I actually think that’s a fair criticism. I think it starts with the idea and the PDF. Prashanth and I will talk about this all the time, start with the PDF and build from there. And so, one of the things that we started with when we just had the show on its feet, and I was doing it in black box theaters, the emotional threads that we were pulling, there were more emotional threads than visual cues or threads. For me, I wanted to use color as an emotional tool. What does fertility look like? What does clout look like? What does fear look like? All of those things. And you can see that in the special. So, I couldn’t agree more. I think you start with the idea itself and build from there. I think it’s distracting if you go, “Hey, I just want a crazy set. I want to use antique lenses. I want to shoot this on film.” But it’s not servicing the PDF. So for me, it’s always the power of the PDF, start there and then you can build from there. And I think the great shows and the great specials do that.

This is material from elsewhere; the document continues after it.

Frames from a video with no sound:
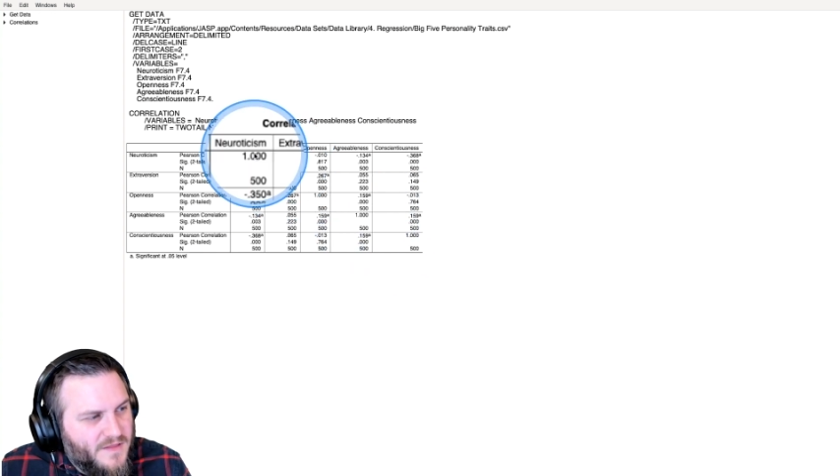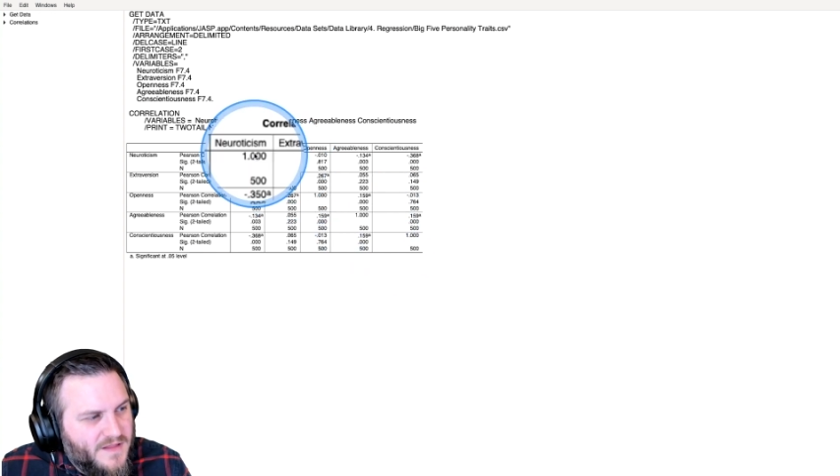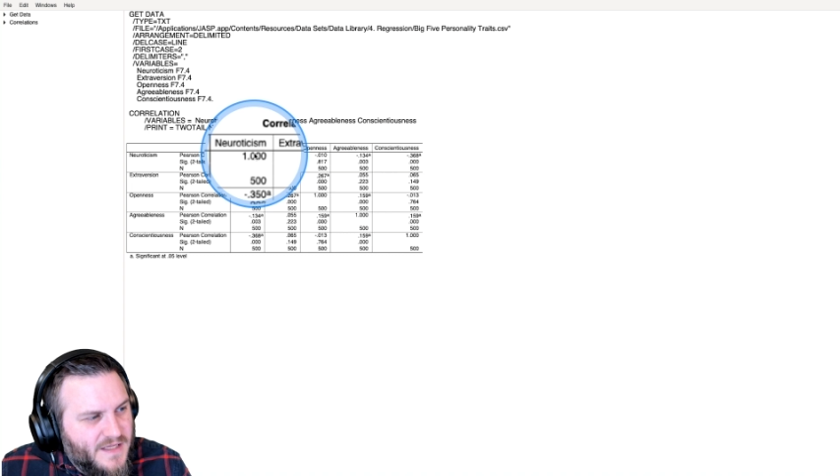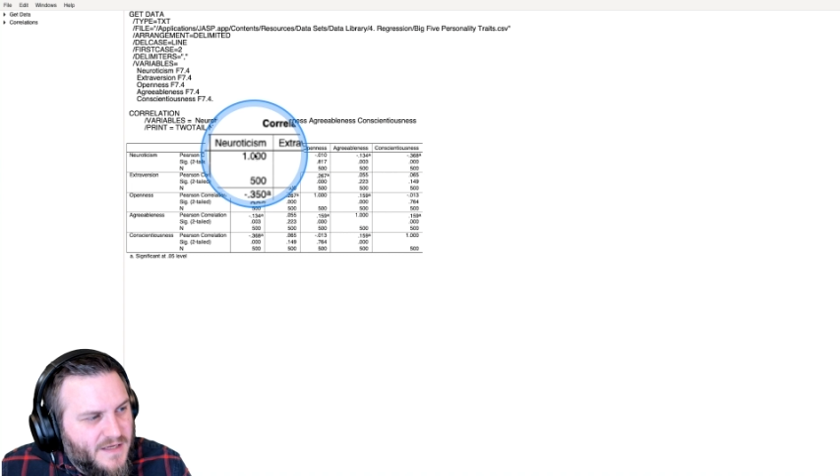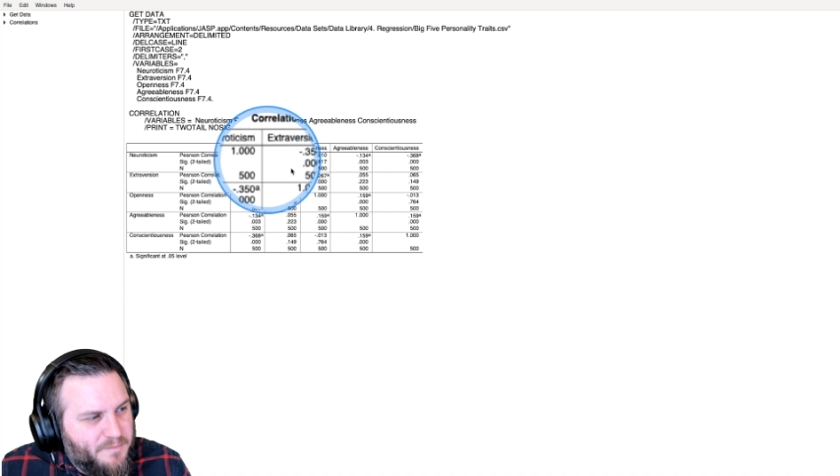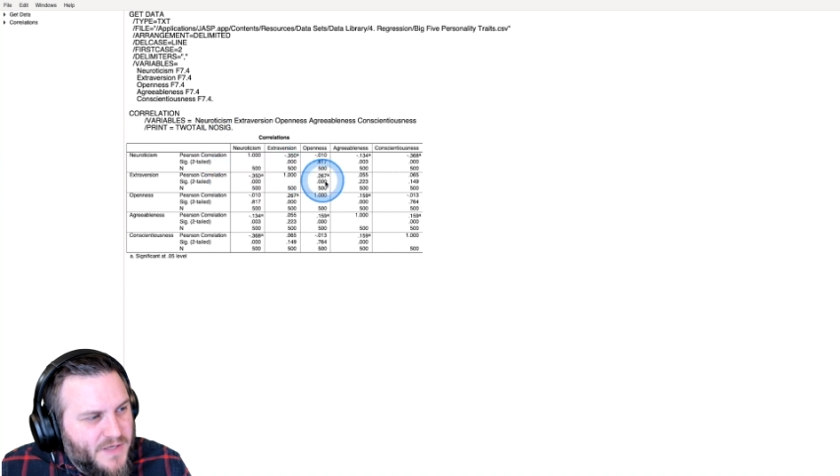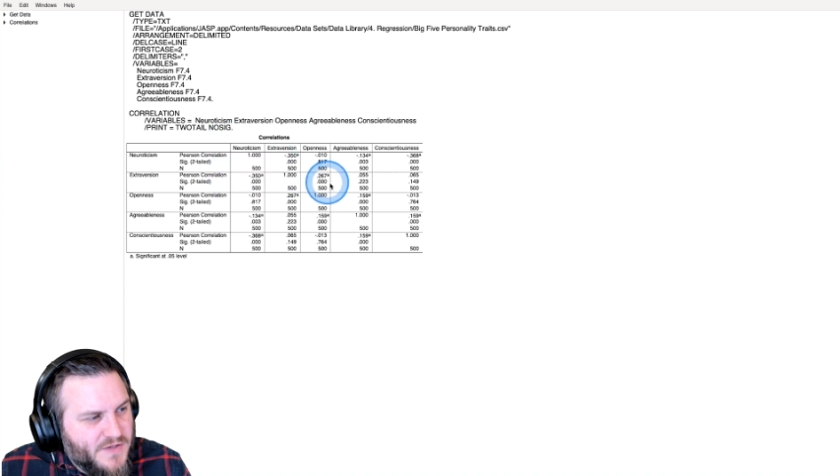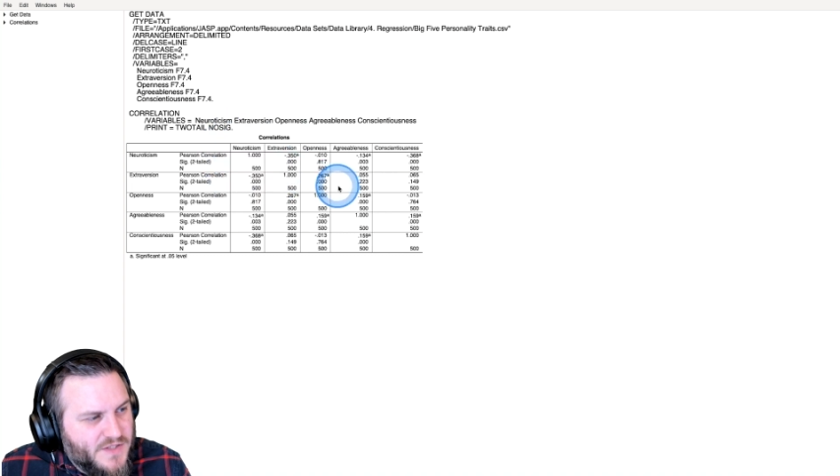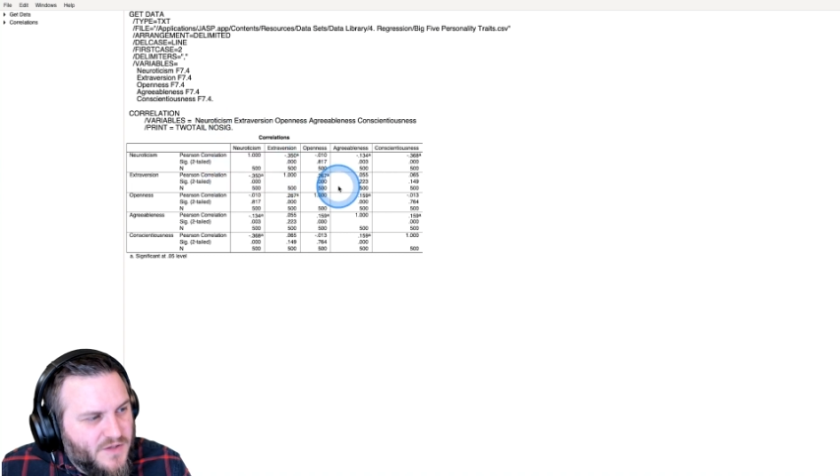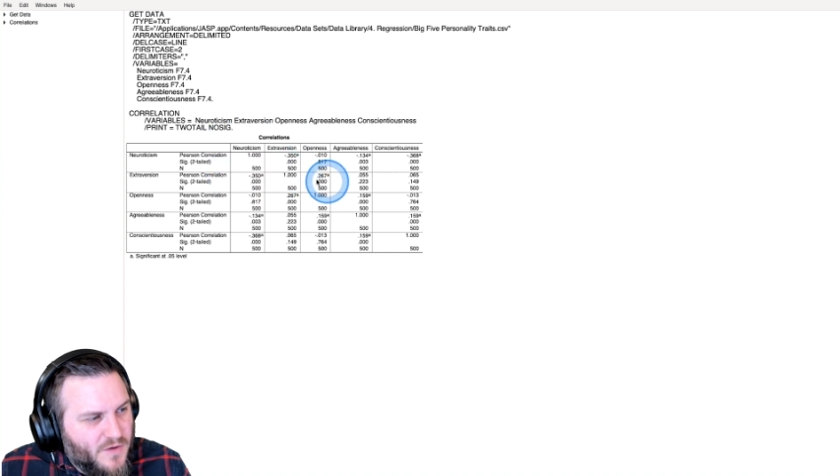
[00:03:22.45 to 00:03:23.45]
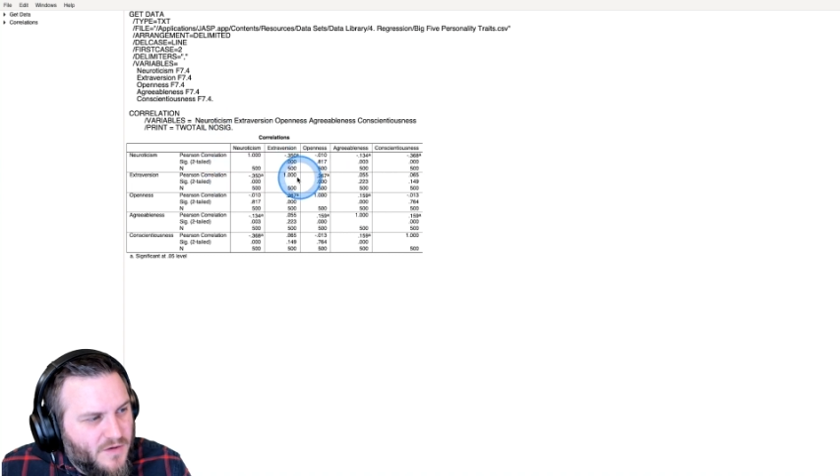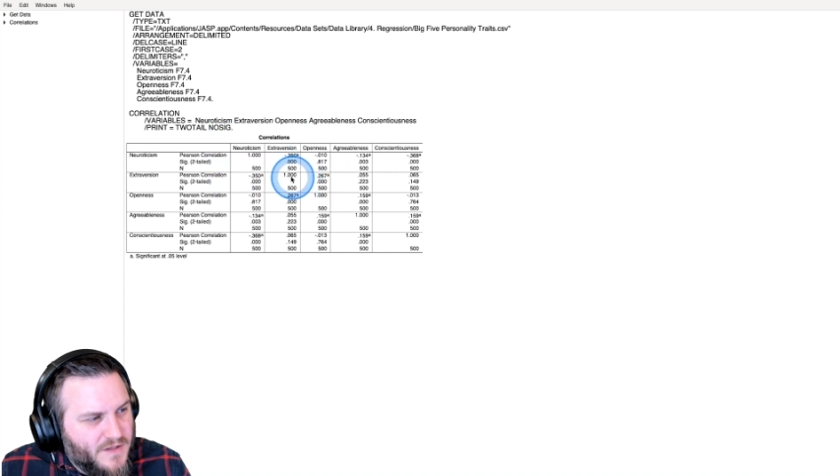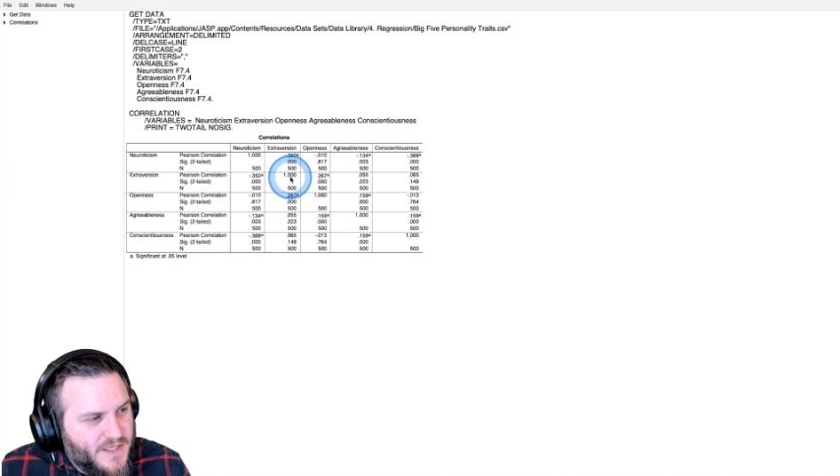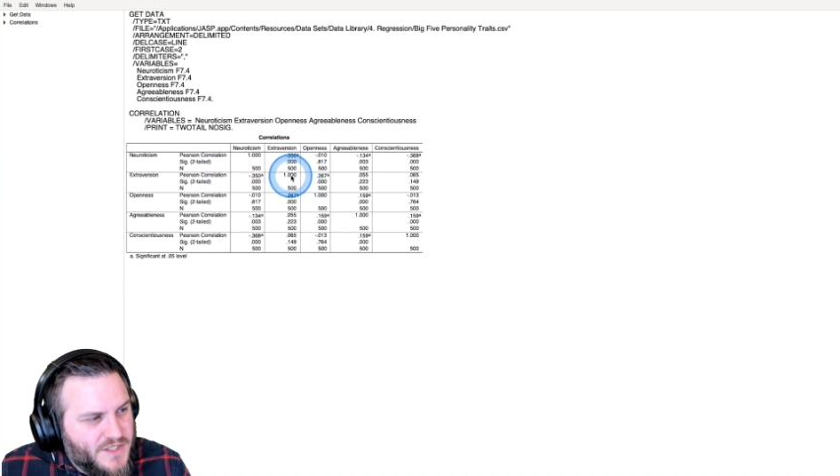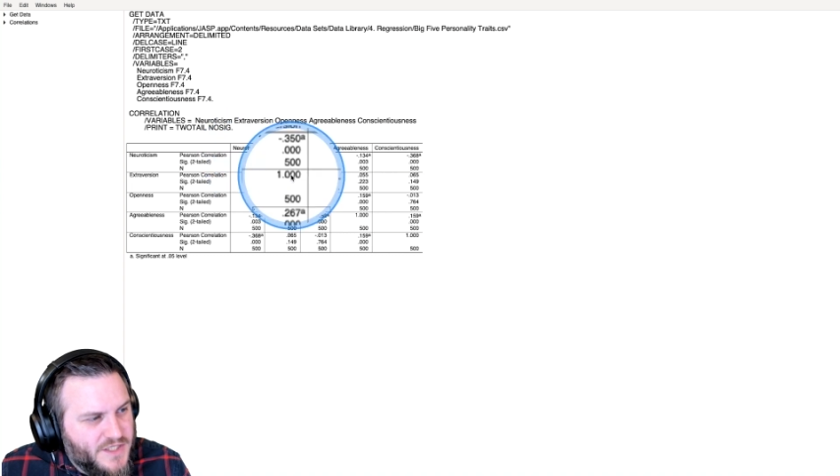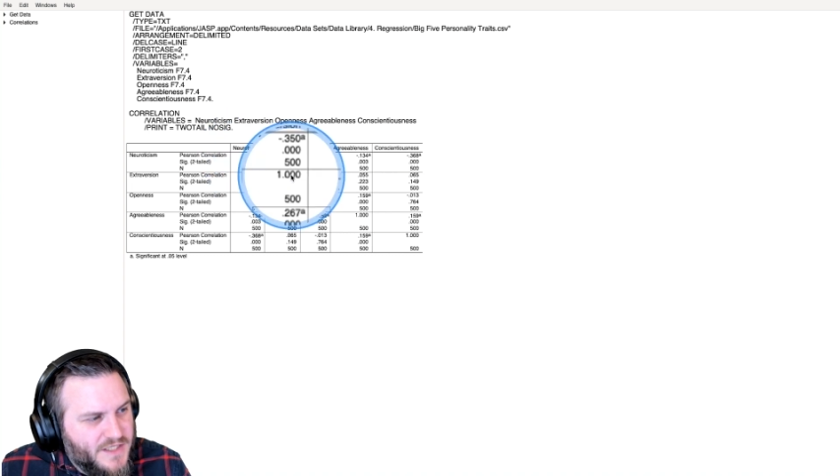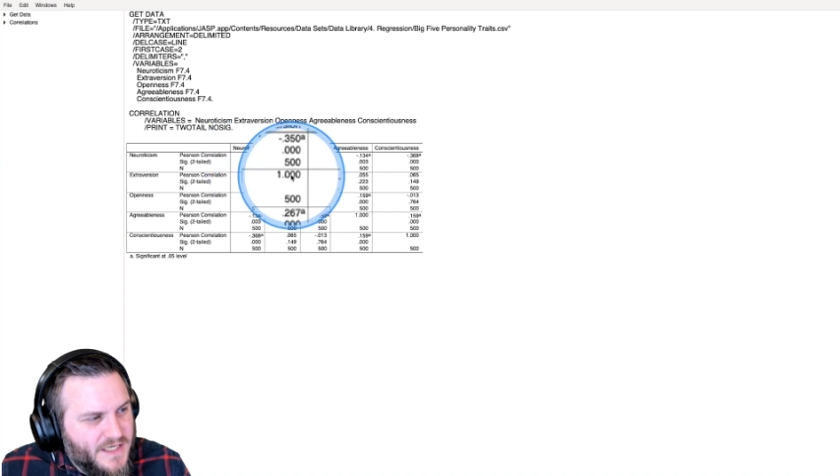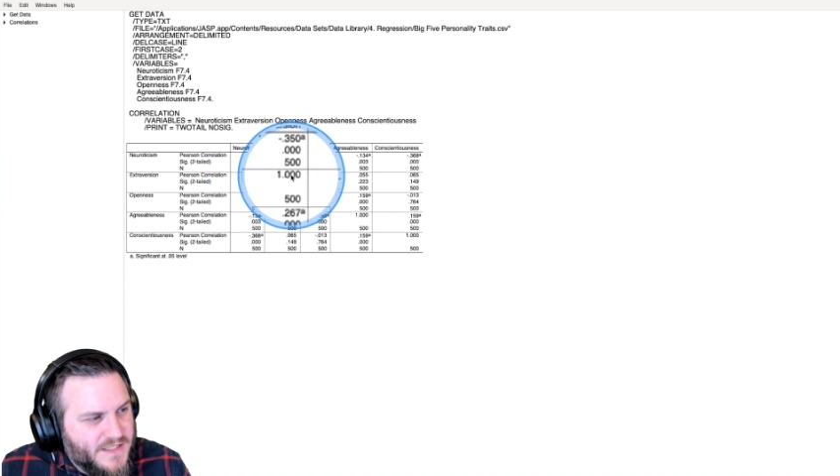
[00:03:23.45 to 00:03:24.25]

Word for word: the Pearson correlation,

And I put this up in that echelon, this and Rothaniel really are my two favorite specials from this year.
Wow. Thank you, man. Dude, that’s an honor, man. Because Jerrod is operating at a level that I aspire to, man.
Yeah, like you were saying, he’s obviously being true to himself. He’s always been such a really interesting voice. It’s so great to see him be able to just get a chance to really just spread his wings.
You know what’s always humbling and terrifying? And I’m sure you’ve noticed this working in media. One of the lines they always use is, “Do we need this movie now or do we need this special now?” And one of the things you feel as an artist, author, creator, is what that’s implicitly saying is, “Do they need me now? Am I not cool? Am I not the cool kid anymore?” You feel like Woody in Toy Story, “Is Andy going to get rid of me?” But I can’t make art for the meta-narrative. You know what I’m saying? I have to do what feels honest. If that lines up to what, quote-on-quote, we need, great. If it doesn’t, at least I can go to sleep at night being like, “Hey man, I really did try. And I’m being, again, honest.” I just turned 37 and I’m now measuring success by… it’s actually a hedge against regret rather than what I can transactionally get out of an experience.